BEGIN

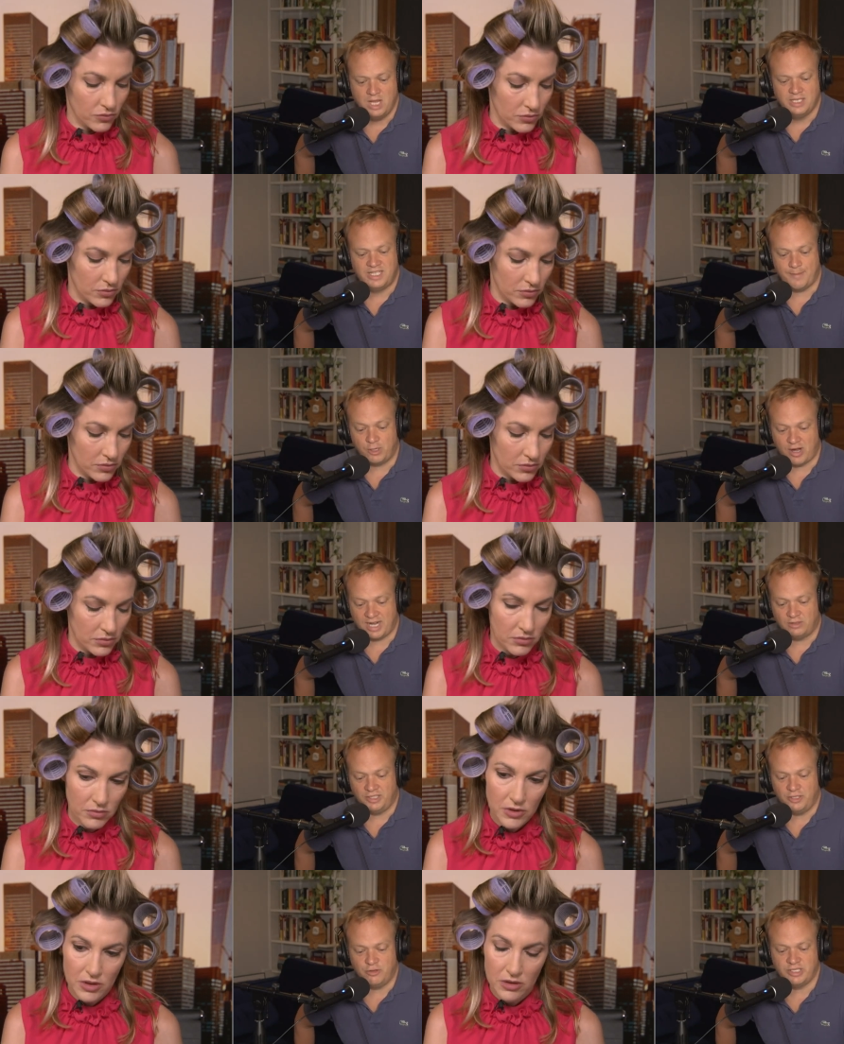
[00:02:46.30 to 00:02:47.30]

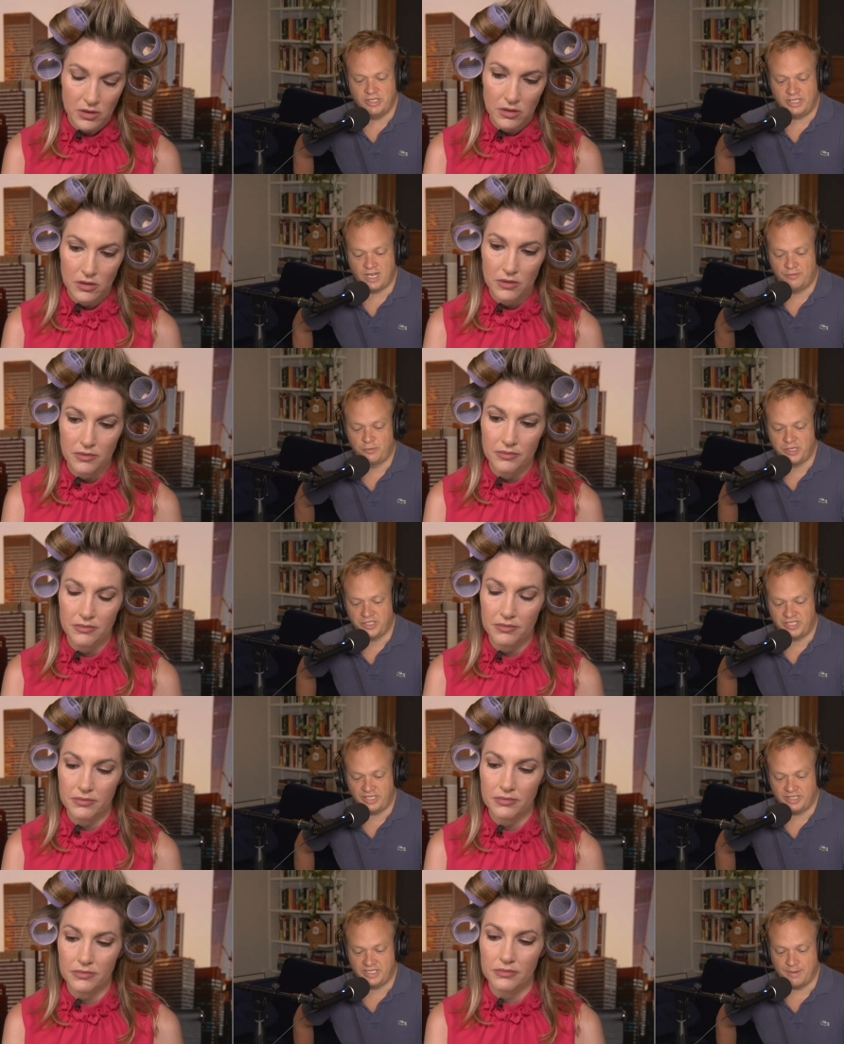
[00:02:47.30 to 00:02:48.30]
Speaker 1: Democratic leaders in the California
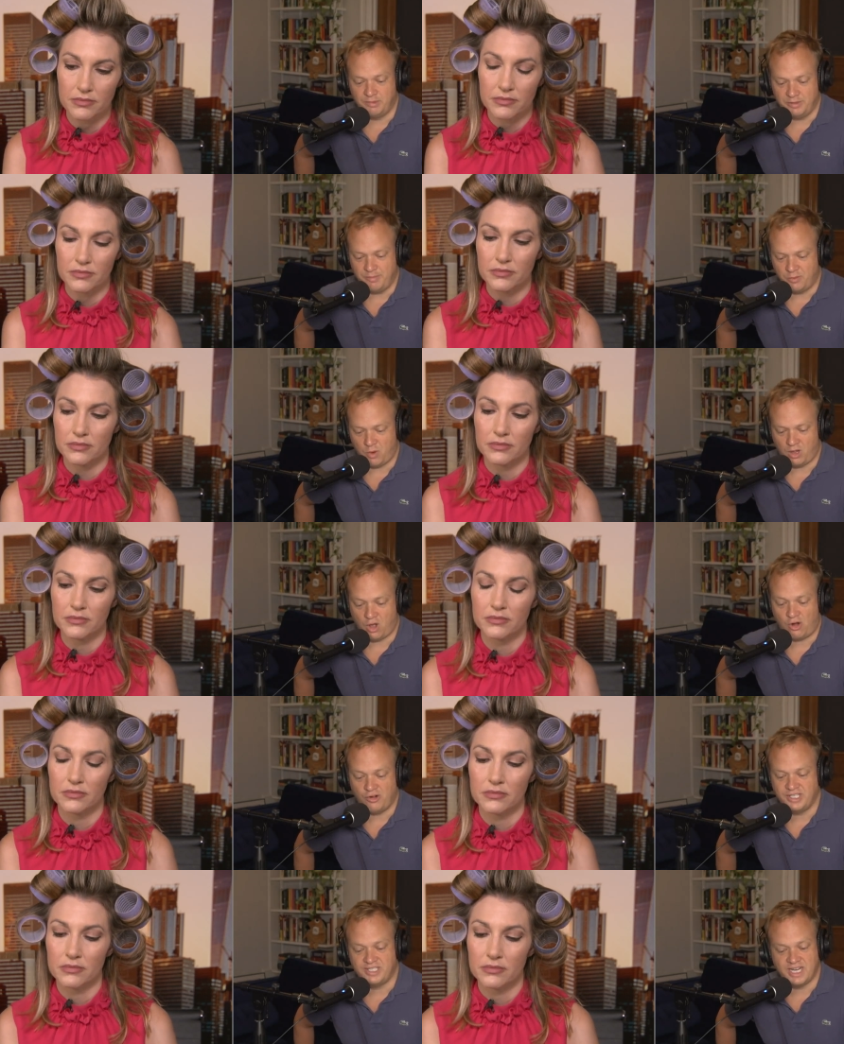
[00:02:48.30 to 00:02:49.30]
State Assembly, meanwhile,
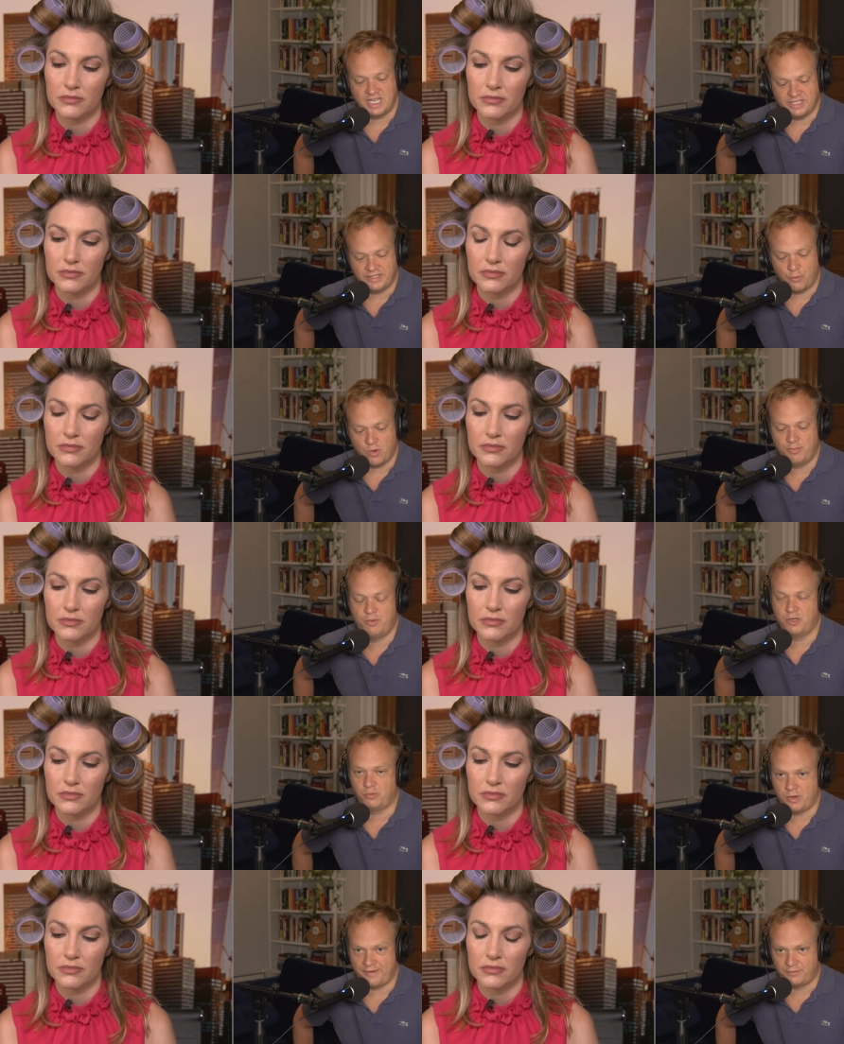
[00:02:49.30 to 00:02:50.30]
already saying that they want to
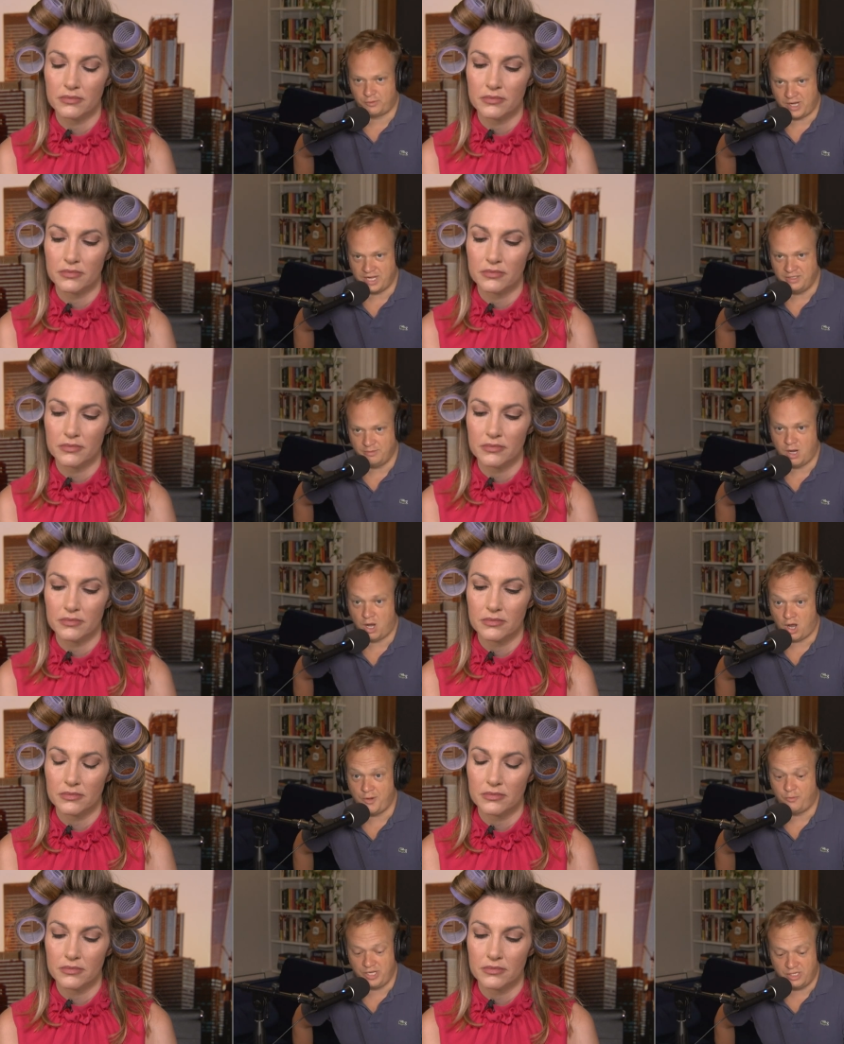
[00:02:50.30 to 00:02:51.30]
put a referendum
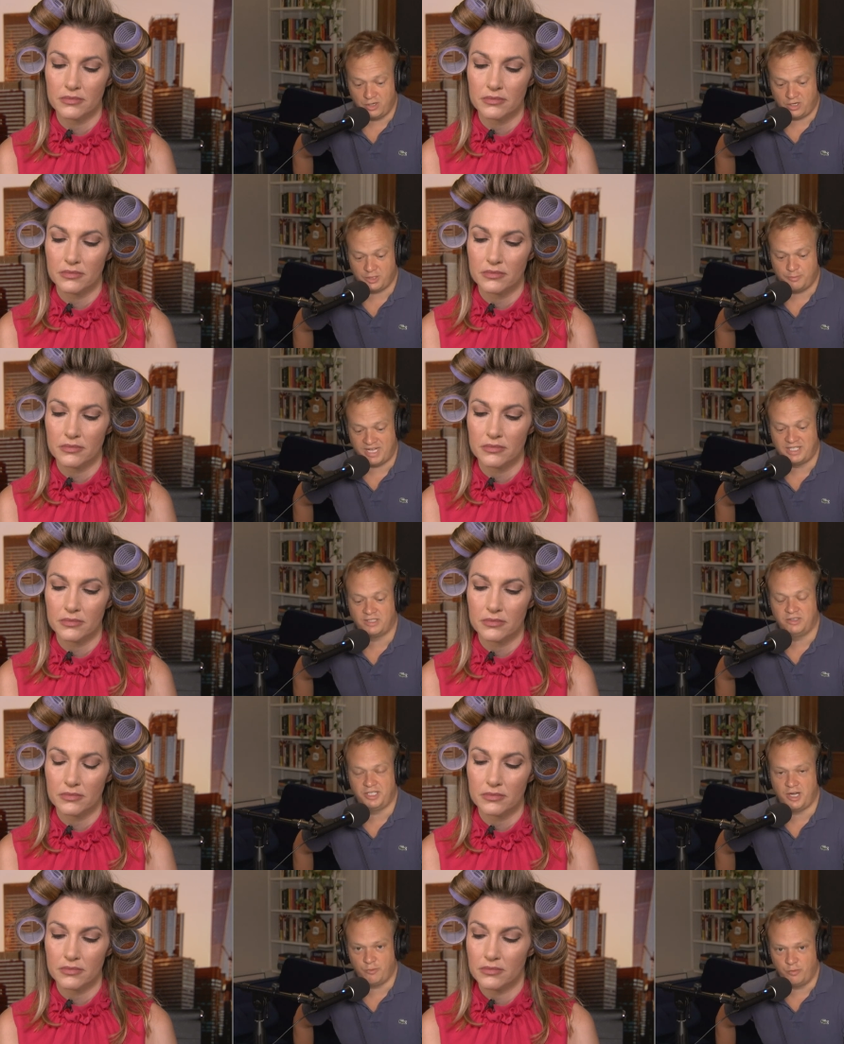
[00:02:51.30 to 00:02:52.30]
on recalls,
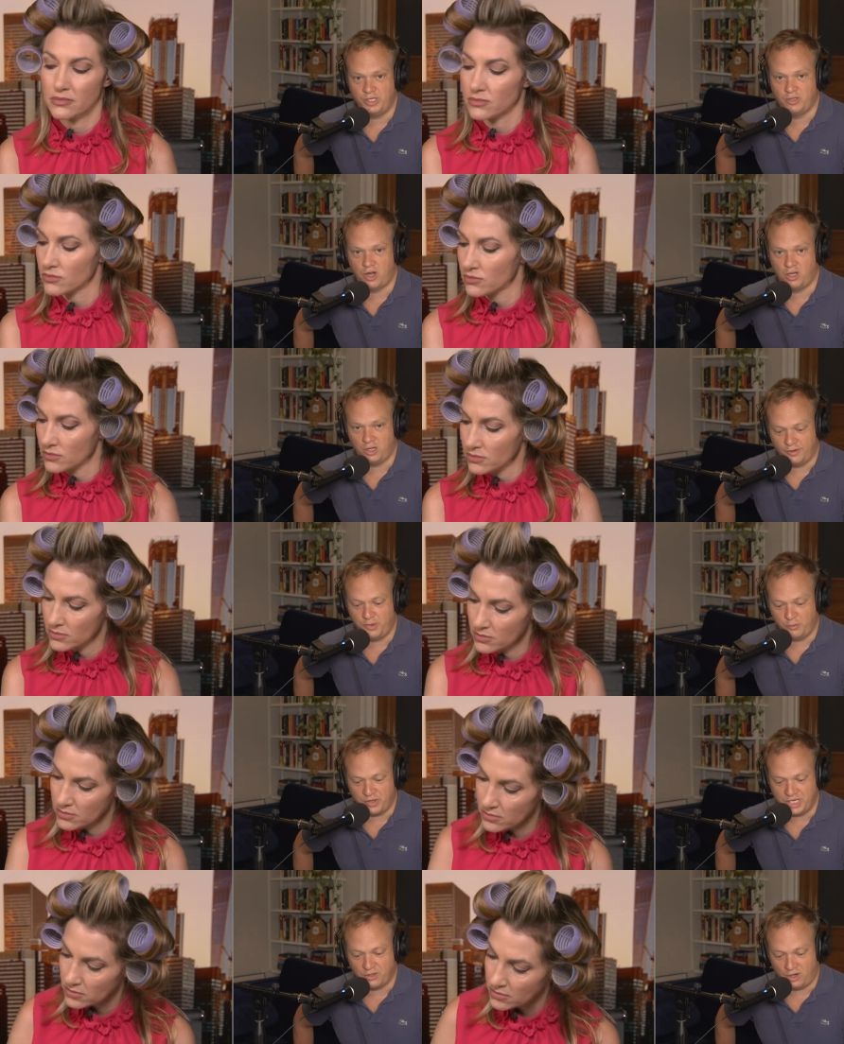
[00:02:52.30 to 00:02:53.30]
basically a recall of the
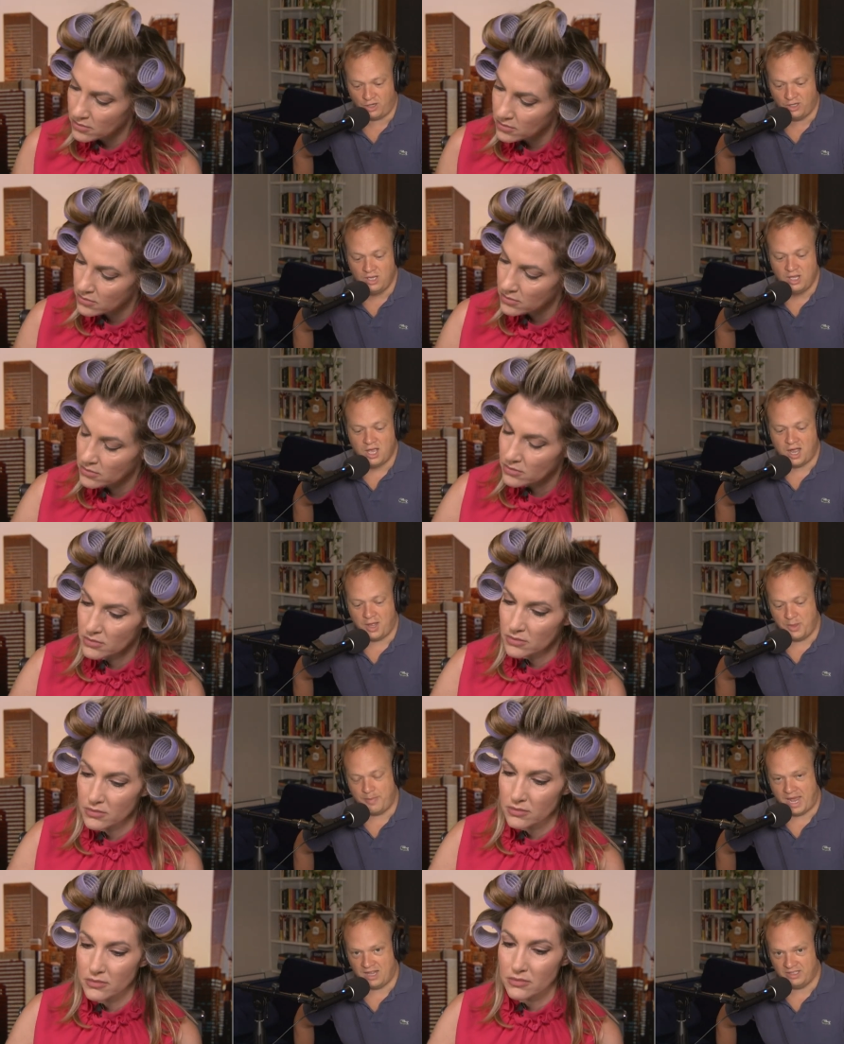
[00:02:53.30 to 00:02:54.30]
recall on
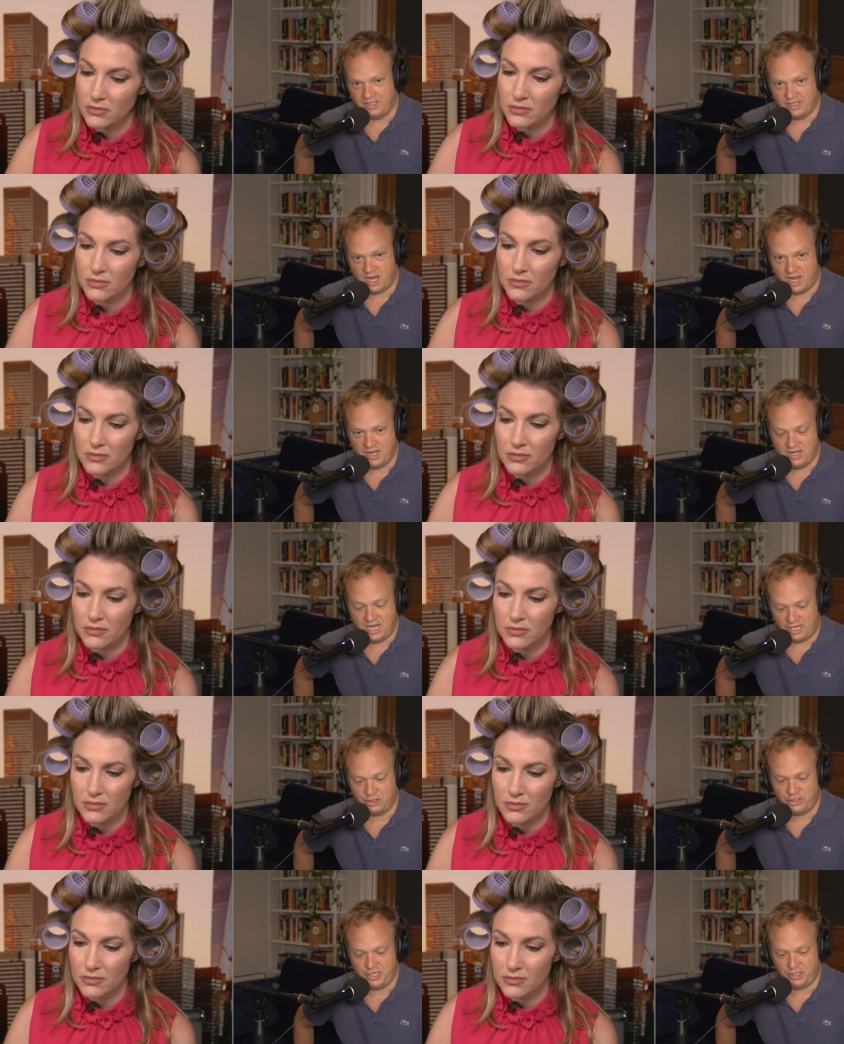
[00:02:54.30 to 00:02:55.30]
the ballot uh,
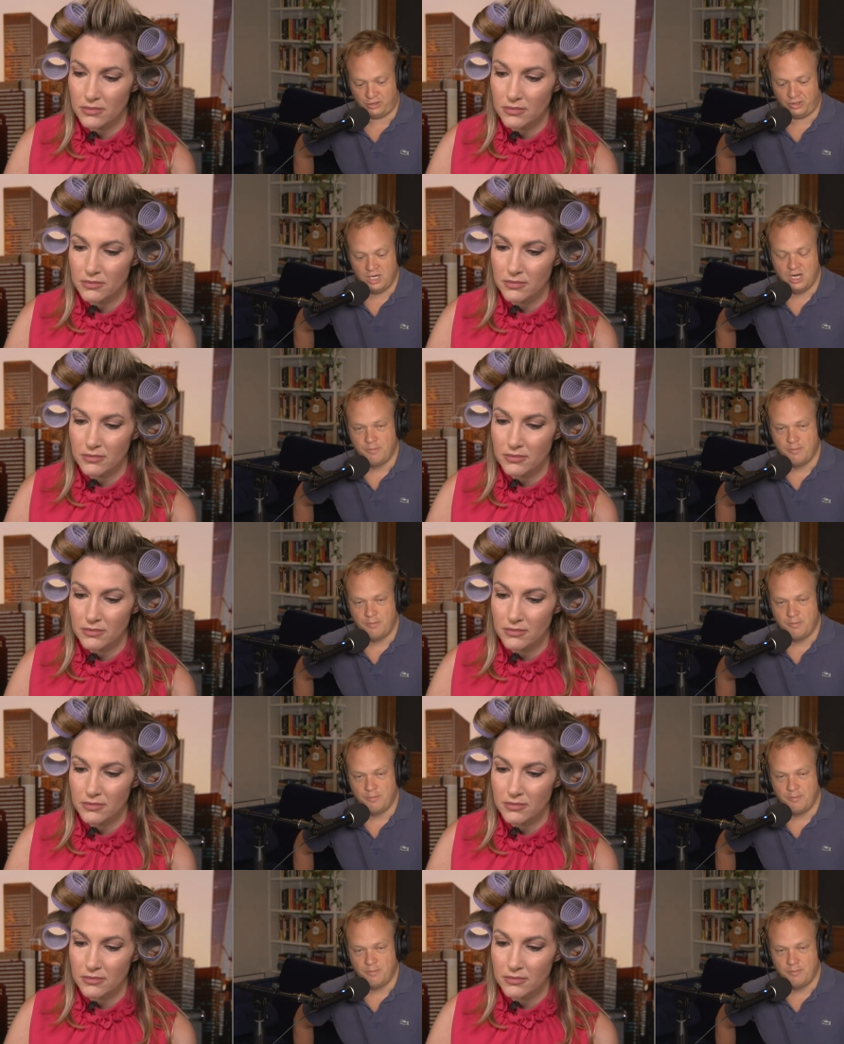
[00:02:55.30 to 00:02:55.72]
next year.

END

◆ Your goal: Reproduce, exactly and without pictures, the lines above from the one containing "[00:02:51.30 to 00:02:52.30]" through the last line of the material, both ends included, and nothing more.

◆ Response to this exercise:
[00:02:51.30 to 00:02:52.30]
on recalls,
[00:02:52.30 to 00:02:53.30]
basically a recall of the
[00:02:53.30 to 00:02:54.30]
recall on
[00:02:54.30 to 00:02:55.30]
the ballot uh,
[00:02:55.30 to 00:02:55.72]
next year.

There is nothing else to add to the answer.